En virtud de esa desmitificación de la que hablaba, de esa mirada nunca ajena a la comicidad, la afectación no eclipsa la película, el melodrama mucoso no se come el tono, porque la visión de Donzelli es clara, transparente y se puede permitir juguetear con todo y con todos. Transplantarse de un estilo a otro, saltar entre moods, entre enfoques, nadar libre por los meandros de su propio río. Y convertir toda su propuesta en una especie de revisión/puesta al día de los preceptos formales de la nouvelle vague. Esa nouvelle vague truffautiana que ya se había conocido a sí misma y una década después de su nacimiento ya se permitía conectar con la jovialidad de una generación que se comía el mundo sin necesidad de plegarse a discursos más o menos intelectualizantes. Ya no hay tesis -o ya está asumida-, ahora hay práctica. Ya nos podemos permitir la ternura más sencilla, la comedia más pura, el romanticismo más conmovedor y el drama más natural.

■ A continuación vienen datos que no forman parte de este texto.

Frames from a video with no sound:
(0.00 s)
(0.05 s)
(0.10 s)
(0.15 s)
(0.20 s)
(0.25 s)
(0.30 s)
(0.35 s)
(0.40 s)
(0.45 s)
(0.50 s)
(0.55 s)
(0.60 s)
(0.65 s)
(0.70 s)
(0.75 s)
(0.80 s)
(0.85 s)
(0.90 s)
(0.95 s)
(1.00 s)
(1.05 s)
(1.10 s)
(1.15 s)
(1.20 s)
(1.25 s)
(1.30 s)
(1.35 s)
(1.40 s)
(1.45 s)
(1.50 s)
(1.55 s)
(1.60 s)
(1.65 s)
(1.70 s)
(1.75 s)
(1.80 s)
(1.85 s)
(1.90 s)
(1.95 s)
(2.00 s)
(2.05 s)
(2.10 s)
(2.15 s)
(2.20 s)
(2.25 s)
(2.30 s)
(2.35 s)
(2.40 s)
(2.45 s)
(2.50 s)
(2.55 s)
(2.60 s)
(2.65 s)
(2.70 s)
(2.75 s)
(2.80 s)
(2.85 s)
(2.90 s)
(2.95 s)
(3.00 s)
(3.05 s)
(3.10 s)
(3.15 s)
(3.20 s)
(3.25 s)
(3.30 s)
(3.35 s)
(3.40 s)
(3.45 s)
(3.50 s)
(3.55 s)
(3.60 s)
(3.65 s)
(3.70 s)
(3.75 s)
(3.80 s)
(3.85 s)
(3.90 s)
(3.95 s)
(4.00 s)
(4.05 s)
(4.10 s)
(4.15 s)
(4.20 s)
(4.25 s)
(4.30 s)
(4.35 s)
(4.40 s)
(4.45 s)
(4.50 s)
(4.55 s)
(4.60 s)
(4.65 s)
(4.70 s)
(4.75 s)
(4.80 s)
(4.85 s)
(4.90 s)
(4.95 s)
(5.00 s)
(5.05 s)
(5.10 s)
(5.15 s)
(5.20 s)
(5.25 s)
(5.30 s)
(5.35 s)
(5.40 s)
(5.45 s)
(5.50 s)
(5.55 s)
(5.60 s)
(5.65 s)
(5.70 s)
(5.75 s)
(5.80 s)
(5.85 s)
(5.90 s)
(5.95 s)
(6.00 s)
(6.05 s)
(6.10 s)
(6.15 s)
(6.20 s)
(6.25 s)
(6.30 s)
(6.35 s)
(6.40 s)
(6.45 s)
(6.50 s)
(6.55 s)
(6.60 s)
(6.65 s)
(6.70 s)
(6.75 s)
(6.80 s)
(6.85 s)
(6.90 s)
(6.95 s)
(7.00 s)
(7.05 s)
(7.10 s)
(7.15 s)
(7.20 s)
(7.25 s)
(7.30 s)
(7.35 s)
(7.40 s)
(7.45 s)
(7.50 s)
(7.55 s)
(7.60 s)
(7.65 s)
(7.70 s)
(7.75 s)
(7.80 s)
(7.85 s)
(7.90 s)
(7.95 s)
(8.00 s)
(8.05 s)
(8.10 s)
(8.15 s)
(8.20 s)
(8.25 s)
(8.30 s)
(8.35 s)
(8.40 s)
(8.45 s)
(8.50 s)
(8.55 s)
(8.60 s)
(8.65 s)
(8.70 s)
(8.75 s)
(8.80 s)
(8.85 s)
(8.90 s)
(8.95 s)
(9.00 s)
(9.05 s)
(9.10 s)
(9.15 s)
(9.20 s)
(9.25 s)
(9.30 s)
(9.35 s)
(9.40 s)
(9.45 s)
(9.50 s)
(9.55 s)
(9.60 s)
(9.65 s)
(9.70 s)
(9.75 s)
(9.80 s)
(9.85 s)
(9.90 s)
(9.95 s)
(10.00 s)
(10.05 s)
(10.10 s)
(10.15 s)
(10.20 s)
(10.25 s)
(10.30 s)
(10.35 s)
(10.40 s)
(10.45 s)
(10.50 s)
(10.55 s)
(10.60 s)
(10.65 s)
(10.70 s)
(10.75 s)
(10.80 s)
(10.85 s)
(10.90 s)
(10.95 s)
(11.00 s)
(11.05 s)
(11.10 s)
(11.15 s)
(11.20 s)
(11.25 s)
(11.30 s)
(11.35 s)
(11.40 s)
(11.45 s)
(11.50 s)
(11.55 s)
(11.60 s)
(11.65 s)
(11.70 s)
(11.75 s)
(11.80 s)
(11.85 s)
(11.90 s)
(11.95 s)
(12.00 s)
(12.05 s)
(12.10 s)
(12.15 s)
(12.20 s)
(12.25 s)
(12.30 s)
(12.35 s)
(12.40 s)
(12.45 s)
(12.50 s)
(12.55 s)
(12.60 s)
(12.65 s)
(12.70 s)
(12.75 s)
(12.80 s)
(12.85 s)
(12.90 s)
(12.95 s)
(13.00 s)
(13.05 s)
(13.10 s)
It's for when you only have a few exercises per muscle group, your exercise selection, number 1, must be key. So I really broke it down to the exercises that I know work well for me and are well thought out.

Como sea, y a golpe de chispa, Donzelli insufla un nuevo viejo aire (que no sólo recorre los sesenta y los setenta sino que también revisita los ochenta) a la actual comédie francesa y sienta la piedra de toque de lo que podría ser una especie de nueva comedia indie europea. Y de qué manera. Declaración de guerra es caleidoscópica en su forma, desprejuiciada en su juego de trilero genérico (hasta con el musical se atreve) y rica en guiños afines: está Truffaut (hasta el final: esa última secuencia, con cambio significativo, no engaña a nadie), pero también está un cierto Rohmer y hasta esa complicidad musical para con Los paraguas de Cherburgo.
Y con semejante rosal de referencias y guiños tan perfectamente engarzados en una historia inequívocamente, y en el mejor sentido del término, moderna, el resultado sólo puede ser uno: la segunda película de Valérie Donzelli es en el fondo una historia de amor, de comprensión, de complicidad; una película encantadora, emotiva, entrañable, fresca, divertida y, ante todo, sincera consigo misma, con sus padres ideológicos y su legado, y especialmente con su público.

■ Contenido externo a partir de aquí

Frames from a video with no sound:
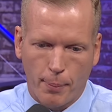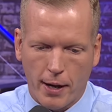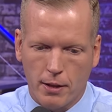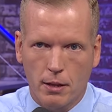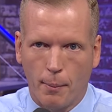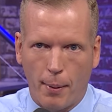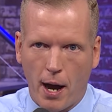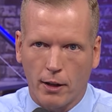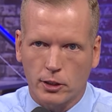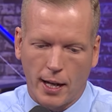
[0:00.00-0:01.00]
better than the
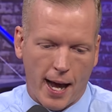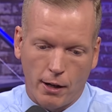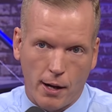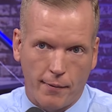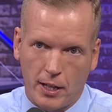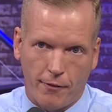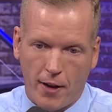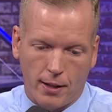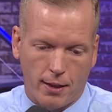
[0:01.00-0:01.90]
Bucks, and I don't have any faith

Y en esas, se aparece esta como una película que en 2011 (ya 2012) va a su bola bajo el control de unas manos, las de la directora, que prestidigitan con mañosa facilidad e innegable fuerza visual: la suya es una realización con personalidad, nunca anodina, siempre pendiente del detalle, buscando la preocupación sutil, la rutina hospitalaria o el gesto de complicidad romántica. Y plasmando la excitación por el romanticismo juvenil o la algo más cruda realidad adulta, porque al fin y al cabo, en Declaración de guerra hay mucha peregrinación hospitalaria, tanta como en aquella maravillosa y radiográfica La muerte del señor Lazarescu; y aunque en la de Cristi Puiu el punto de mira se encontraba en un sistema capitalizado por una suerte de ridícula burocracia de la sanidad y en esta se trata de una interminable carrera contra la enfermedad, hay algo de absurdidad kafkiana en todo esto, cercana a la pareja que protagonizaba la odisea de La pequeña Lola de Bertrand Tavernier. Sólo que con una mayor querencia por la caricatura; compensada esta, menos mal, por una especie de magia cotidiana cómplice que (también afortunadamente) no llega al eccema de meninges que tan ricamente implantó la muy irritante mademoiselle Poulain en aquel su fatídico momento.
Y coño, que al final lo que queda de todo esto es el sabor dulce de haber asistido a algo imprevisible en tiempos de acartonamiento genérico y convenciones resecas, especialmente en una trama de padres vs. La Enfermedad, tan querida y explotada con grandilocuencia por el melo hollywoodiense. Y es que si la libertad cinematográfica es poder escapar no sólo de lo que el público espera sino de lo que la propia película exige de sí misma, entonces no hay duda: Declaración de guerra es puro cine libre.